*** Block opens ***

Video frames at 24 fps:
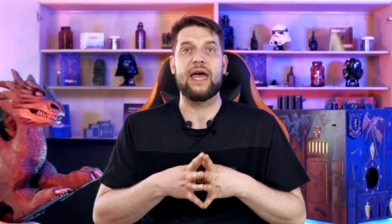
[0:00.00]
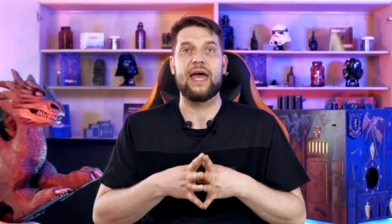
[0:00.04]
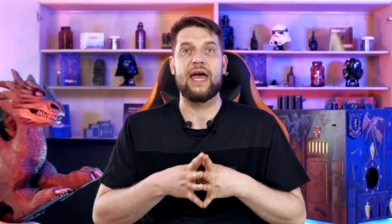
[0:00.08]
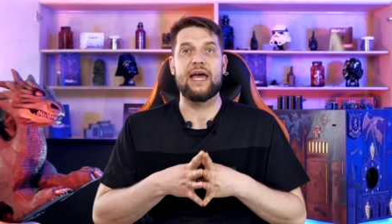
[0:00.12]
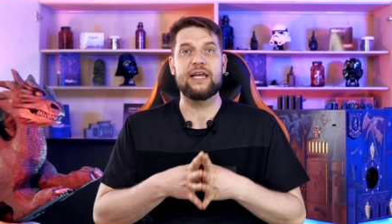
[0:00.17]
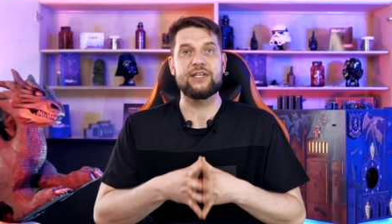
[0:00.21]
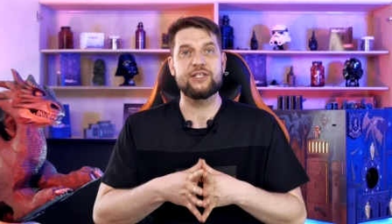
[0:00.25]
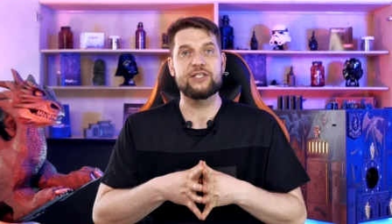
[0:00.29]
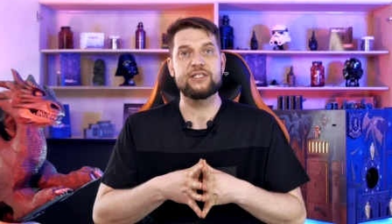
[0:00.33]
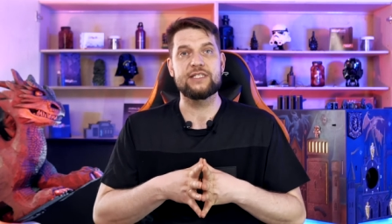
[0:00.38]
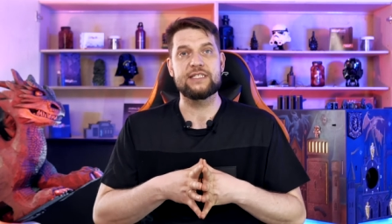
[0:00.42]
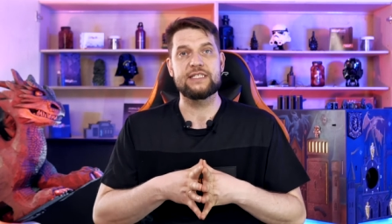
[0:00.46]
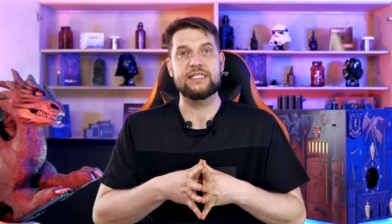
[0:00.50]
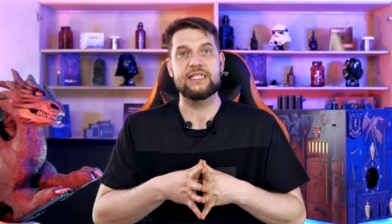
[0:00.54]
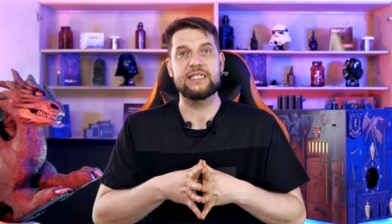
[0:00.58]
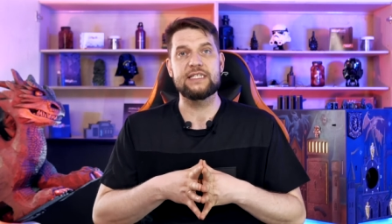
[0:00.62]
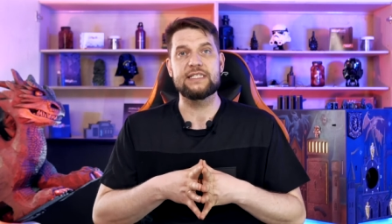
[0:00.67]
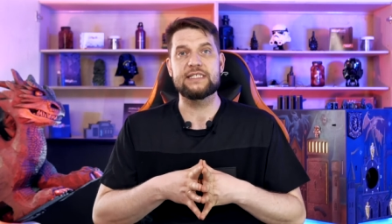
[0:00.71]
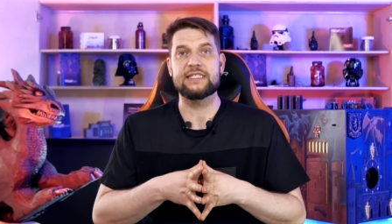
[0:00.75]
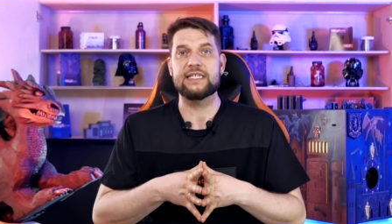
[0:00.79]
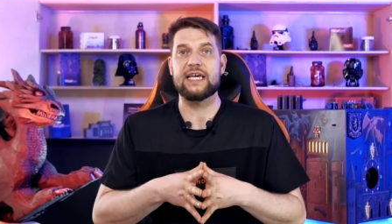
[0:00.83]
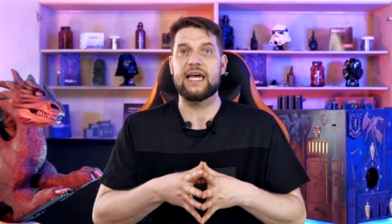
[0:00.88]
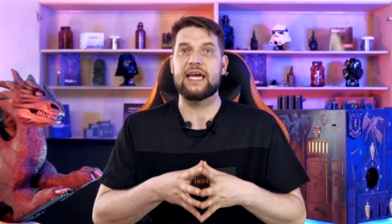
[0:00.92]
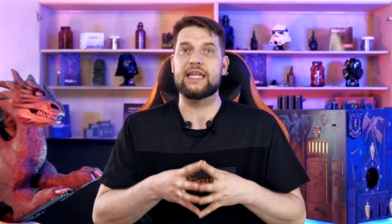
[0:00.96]

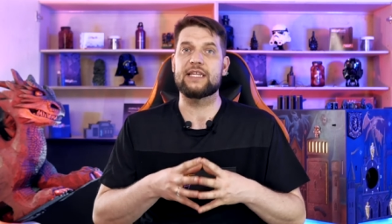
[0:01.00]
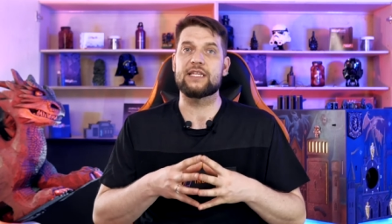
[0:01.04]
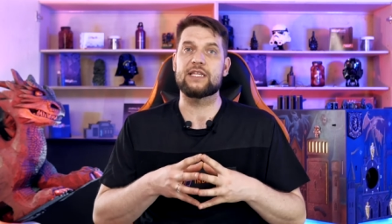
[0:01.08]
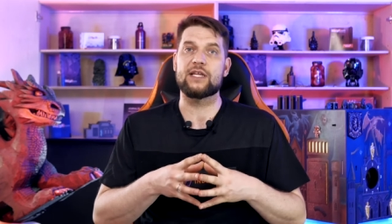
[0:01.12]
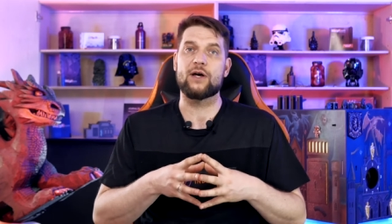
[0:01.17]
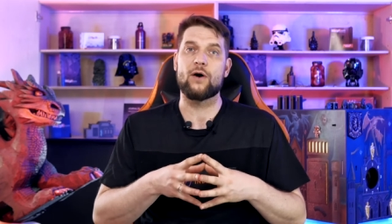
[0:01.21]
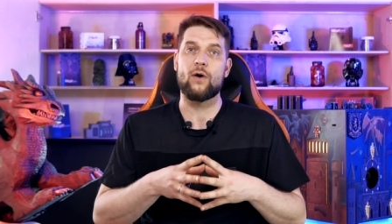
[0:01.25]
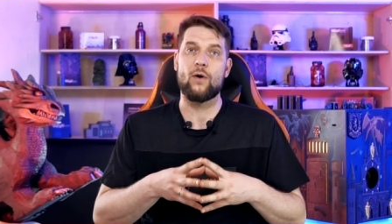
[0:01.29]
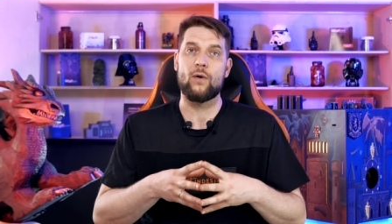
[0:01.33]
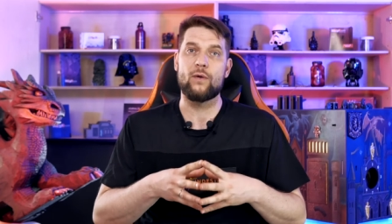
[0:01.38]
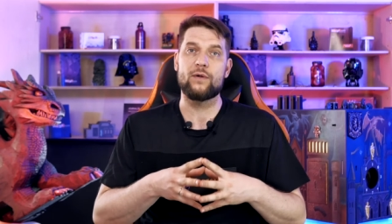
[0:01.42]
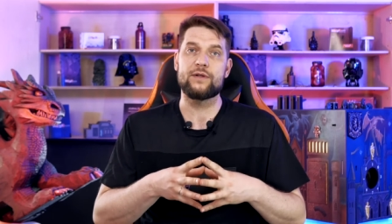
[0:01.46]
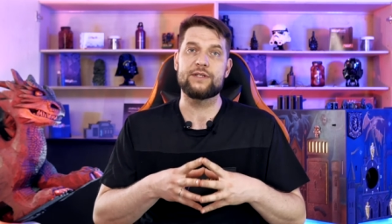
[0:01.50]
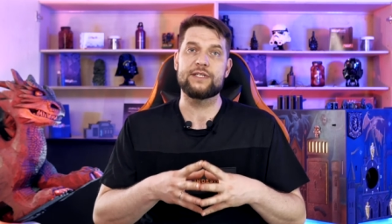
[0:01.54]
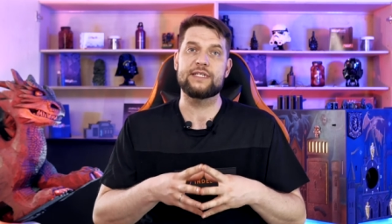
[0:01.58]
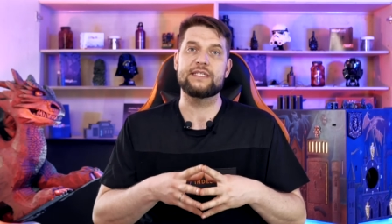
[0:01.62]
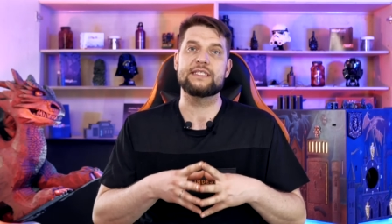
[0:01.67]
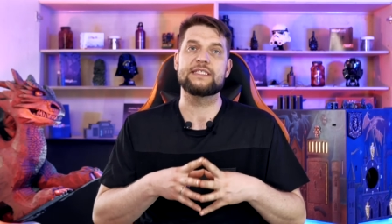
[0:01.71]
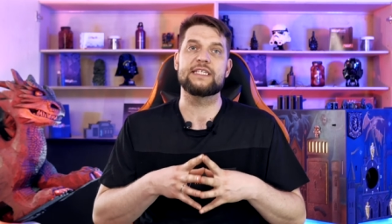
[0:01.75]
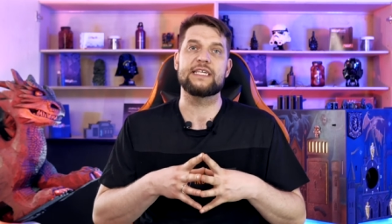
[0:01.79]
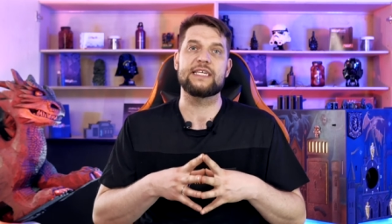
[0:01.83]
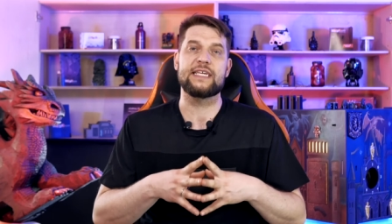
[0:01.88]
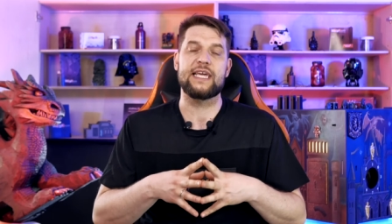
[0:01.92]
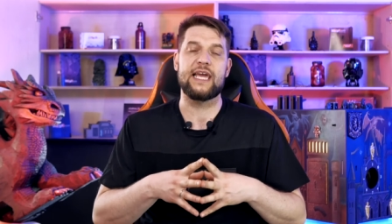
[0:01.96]
agencies and holding
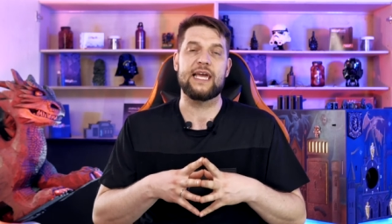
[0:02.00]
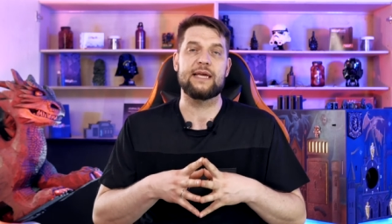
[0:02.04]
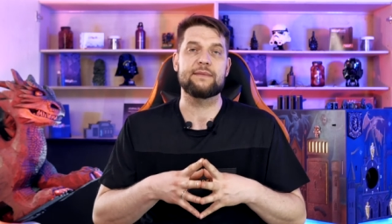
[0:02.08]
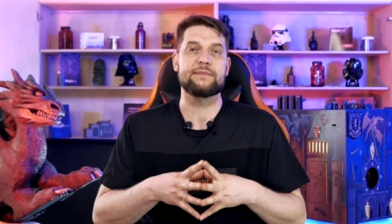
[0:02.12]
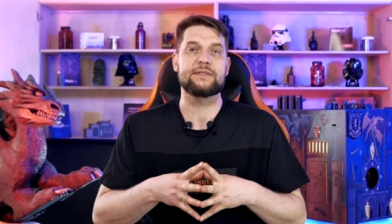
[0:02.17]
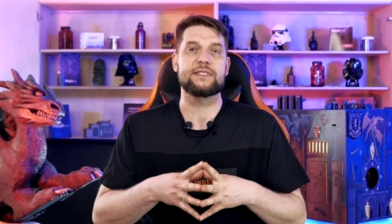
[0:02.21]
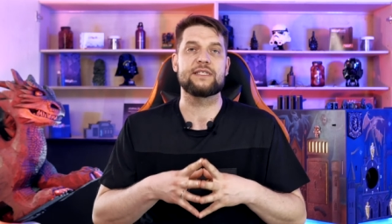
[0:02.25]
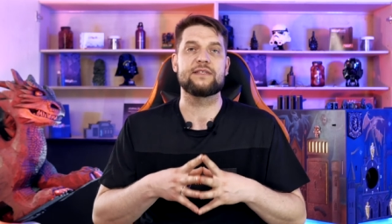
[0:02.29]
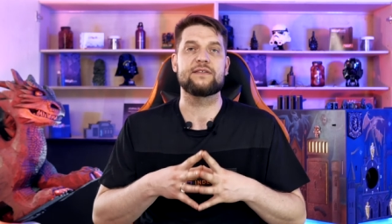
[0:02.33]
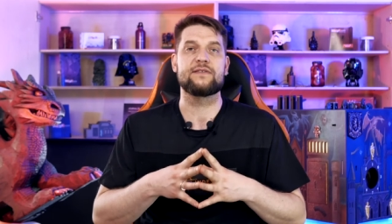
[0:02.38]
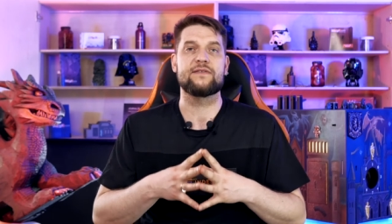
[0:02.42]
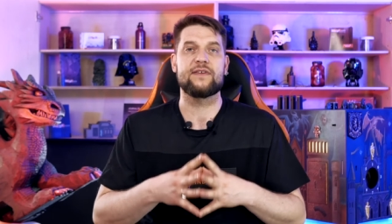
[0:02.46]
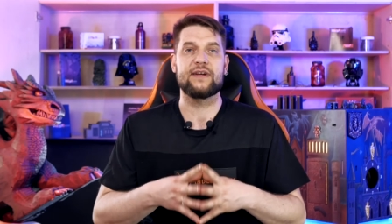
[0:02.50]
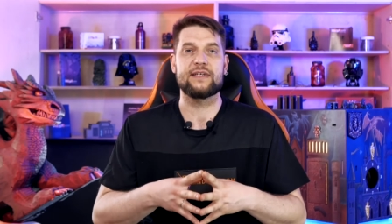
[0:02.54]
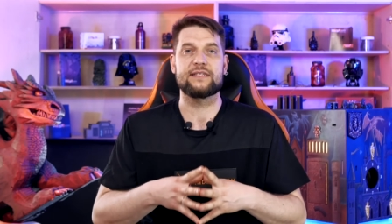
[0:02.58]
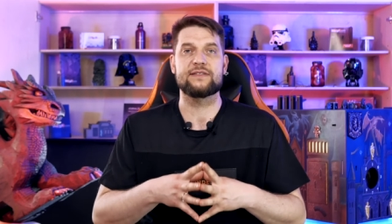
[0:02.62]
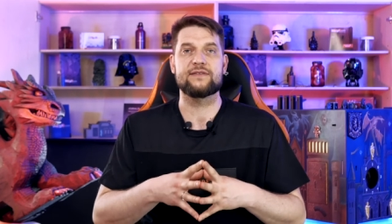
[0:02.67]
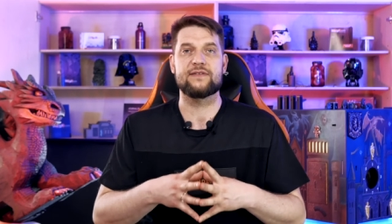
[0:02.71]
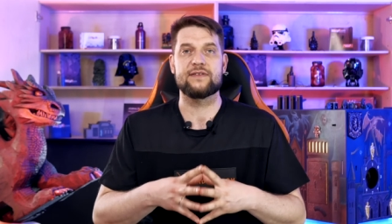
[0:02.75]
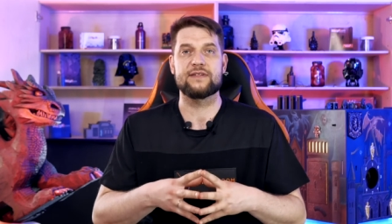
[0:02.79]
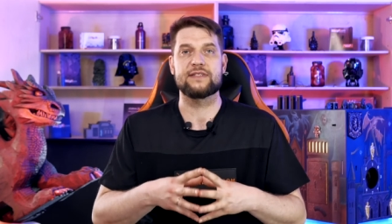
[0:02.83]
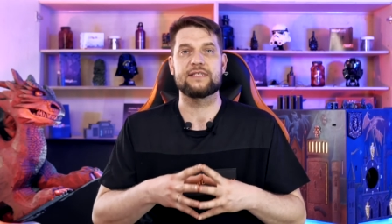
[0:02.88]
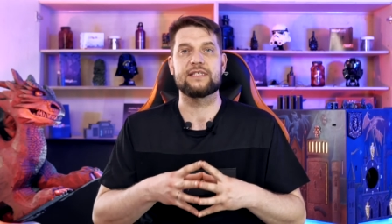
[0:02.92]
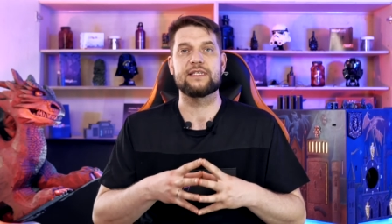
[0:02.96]
the games in
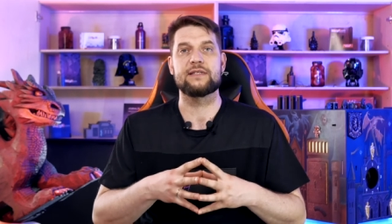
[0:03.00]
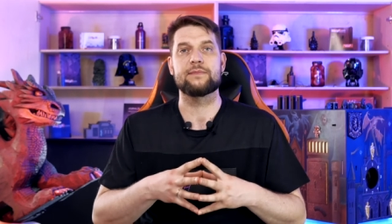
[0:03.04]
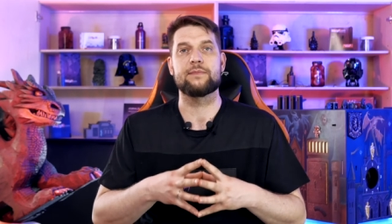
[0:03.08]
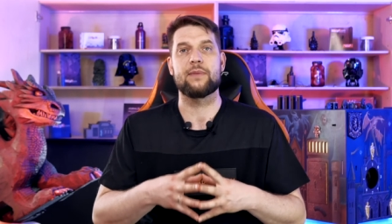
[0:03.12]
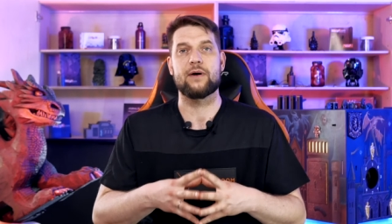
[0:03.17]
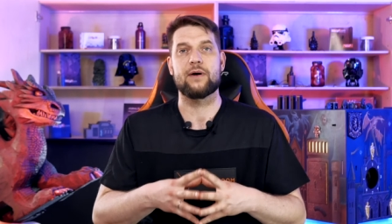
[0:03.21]
restaurants and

*** Block closes ***

→ **PROBLEM DETAILS**: The data must be reproduced exactly, and no picture may appear in the copy.

→ **RESULT OF THIS EXERCISE**:
Video frames at 24 fps:
[0:00.00]
[0:00.04]
[0:00.08]
[0:00.12]
[0:00.17]
[0:00.21]
[0:00.25]
[0:00.29]
[0:00.33]
[0:00.38]
[0:00.42]
[0:00.46]
[0:00.50]
[0:00.54]
[0:00.58]
[0:00.62]
[0:00.67]
[0:00.71]
[0:00.75]
[0:00.79]
[0:00.83]
[0:00.88]
[0:00.92]
[0:00.96]

[0:01.00]
[0:01.04]
[0:01.08]
[0:01.12]
[0:01.17]
[0:01.21]
[0:01.25]
[0:01.29]
[0:01.33]
[0:01.38]
[0:01.42]
[0:01.46]
[0:01.50]
[0:01.54]
[0:01.58]
[0:01.62]
[0:01.67]
[0:01.71]
[0:01.75]
[0:01.79]
[0:01.83]
[0:01.88]
[0:01.92]
[0:01.96]
agencies and holding
[0:02.00]
[0:02.04]
[0:02.08]
[0:02.12]
[0:02.17]
[0:02.21]
[0:02.25]
[0:02.29]
[0:02.33]
[0:02.38]
[0:02.42]
[0:02.46]
[0:02.50]
[0:02.54]
[0:02.58]
[0:02.62]
[0:02.67]
[0:02.71]
[0:02.75]
[0:02.79]
[0:02.83]
[0:02.88]
[0:02.92]
[0:02.96]
the games in
[0:03.00]
[0:03.04]
[0:03.08]
[0:03.12]
[0:03.17]
[0:03.21]
restaurants and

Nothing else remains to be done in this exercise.